Su madre salió de la cocina con el libro en las palmas de las manos, como pidiendo perdón a algún dios bibliófilo por la herejía de su hija. Nora la siguió:

—No me puedes dejar así, a media novela.

Su madre le dio dinero para que fuera a una librería a comprar otro ejemplar.

—Pero entonces vamos a tener dos.

—¡Pues tendremos dos! Toma. —Le dio más dinero—. Ya puestos, compra otro para Marc.

—Si es así, también habrá que comprarle uno a Amalia.

Era otra escaramuza entre ellas dos. Que esta vez acabó bien, su madre le permitió seguir leyendo el libro, pero solo en el estudio. Nora le devolvió el dinero.

 

 

Su hermana tenía ahora un simple cuaderno escolar, de hojas cuadriculadas, con la palabra BLOC escrita en grandes letras blancas, no quedaba claro si por falta de confianza en el producto o en los usuarios.

—¿Cómo te fue ayer? —la saludó desde detrás de la mesa del despacho.

—Casi lo tenía. Iba a pasar mis notas antes de que llegases, pero me he quedado dormida.

—¡Qué pedazo de analógica que eres! Si quieres, me las dictas y así vamos más rápidas.

Nora dio un paso al frente y tropezó con el borde de la alfombra. La miró como preguntándose si siempre había estado ahí. Amalia querría haberle dicho a Nora que también a ella le había sucedido algo similar, que cuando tuvo que volver por un tiempo a la casa, ya no la sintió suya, que los hijos retornados no recuperan su lugar por completo, pero no encontraba las palabras.

Y, a pesar de todo, los tres seguían llamando «casa» a la casa de los padres. Casa, sin posesivos, sin atributos; ni siquiera necesitaba un artículo. Donde ella vivía se llamaba «mi casa», o «el piso de Ayala» cuando se preguntaba cuánto iba a durar su relación. Pero aquella era casa, no había ambigüedad en preguntas como: «¿Comes en casa?», «¿Vienes a casa?», «¿Tienes las llaves de casa?».

Nora dejó el bloc sobre la mesa.

—Entonces saludo a mamá y preparo unos cafés.

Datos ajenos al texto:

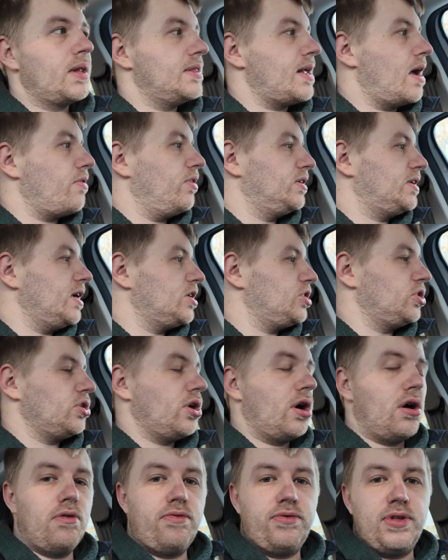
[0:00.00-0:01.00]
Now, the
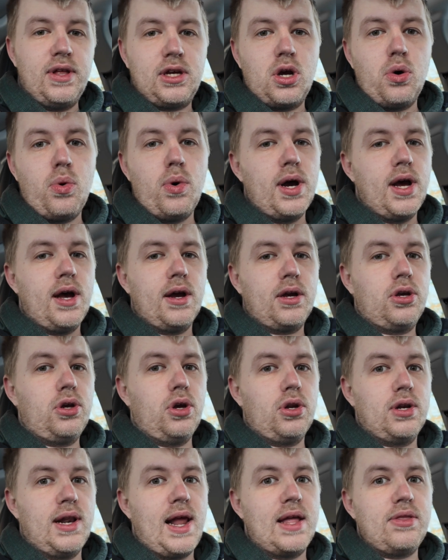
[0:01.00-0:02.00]
addition of the quite a
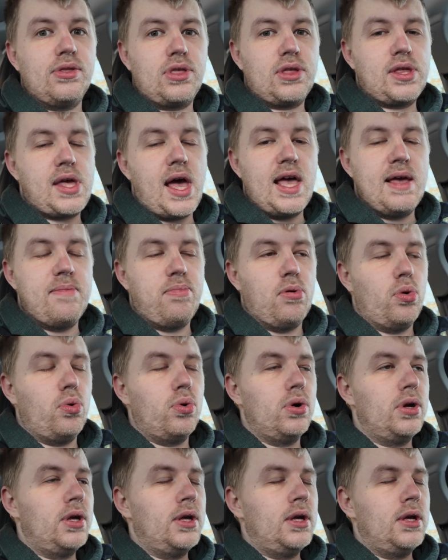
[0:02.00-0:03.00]
good length
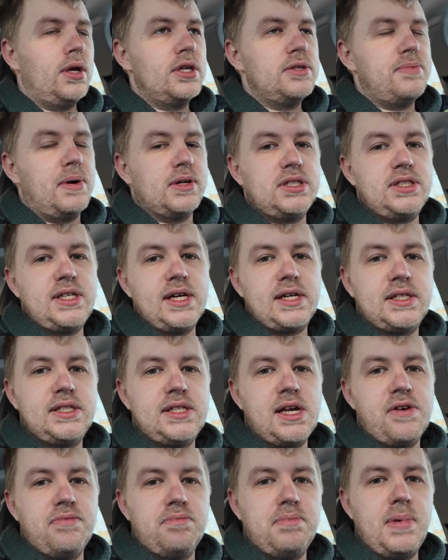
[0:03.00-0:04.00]
cable, it's about
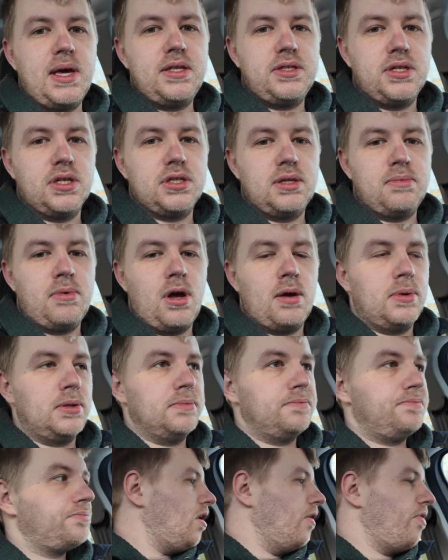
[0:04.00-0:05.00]
6-7 meters at the
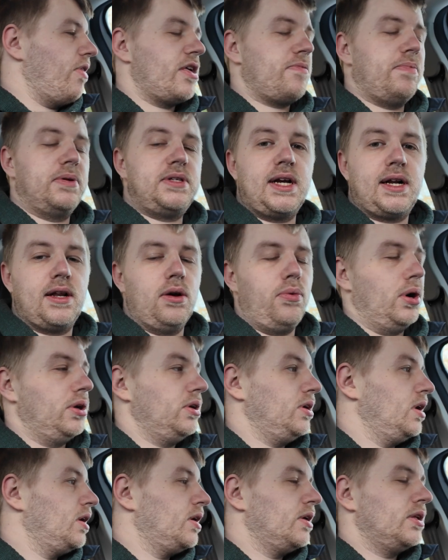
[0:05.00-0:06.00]
moment on this particular one.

No tardo.

Salió del despacho.

«Eso, no tardes», pensó mientras copiaba las fotos en la carpeta del caso. Y sin embargo, estaba tardando; tardando en volver a ser ella. No sabía especificar qué era, pero algo le faltaba a su hermana.

Observaba todos sus gestos y reacciones, pero tal vez estaba demasiado cerca, como cuando se mira un insecto con una lupa y se cree que el movimiento reflejo de una patita es un saludo.